Silently I wish I had asked that question myself. Maybe we do need to do better!
“Well, when you read these stories, you always try and take it with a grain of salt,” says Brent. “You don’t know the exact circumstances of what’s going on, but I generally assume that the press is on our side. We’re in the same industry, we have the same interests. If the game industry dies, then Kotaku has nothing to talk about!
“But a lot of the time I see the press not challenging us in ways they should be, and then other times it’s like ‘Girlfriend mode’ — slow news days happen!”
I ask Randy, how would he have felt, from the inside looking in, had the Girlfriend mode incident happened to another studio.
For once, he’s speechless.
“I don’t know,” he says.
My final question: Gearbox and all developers have to deal with reviews. They have to deal with that fallout, they have to manage that pressure. We, as writers, rarely have to deal with that. I wonder what it feels to be on the other side of that criticism.
I ask Randy to review the interview I just gave him.
He laughs to begin with; but answers quite seriously.

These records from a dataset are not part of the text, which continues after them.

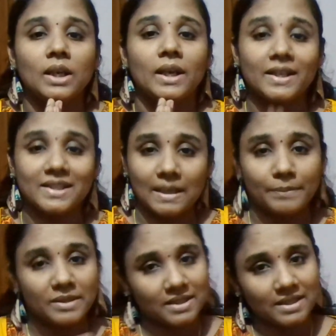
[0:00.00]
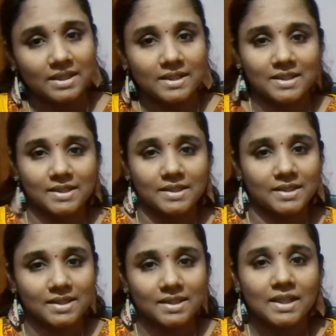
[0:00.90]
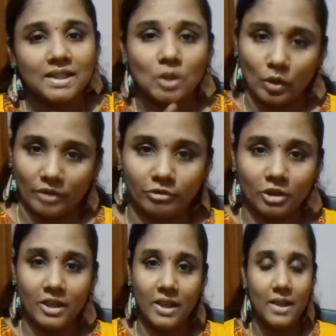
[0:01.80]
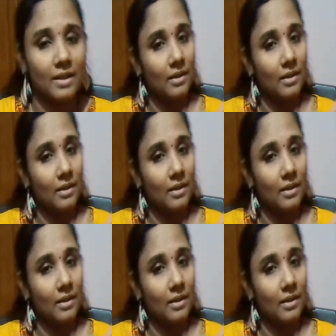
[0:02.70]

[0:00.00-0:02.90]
example sentences. So if you're ready,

“I’ll tell you what, I liked your approach,” he says. “If you felt like you were going to have to hit me on that whole issue with the girlfriend mode thing, your idea to kind of warm up on other issues — to make me believe you’re on my team — that was really smooth because it loosened up the conversation and it made me feel comfortable and confident talking about things.
So far so good.
“Of course, I knew what you were doing all along and I would have been comfortable talking about them anyway — but I liked that strategy!
“I thought that was brilliant, and it works on me because I’m transparent. So that was clever and I have a lot of respect for your technique!
“I also liked that, given that Brent was here, it was cool that you went right in there and asked him questions. That was cool. I give you some points for that.”
“But it feels like you’re asking me to give you a score, when you’ve just shown me a preview, and that’s impossible. When the article goes up, that’s the final code.
“I’ll give you the score when you send me the review copy.”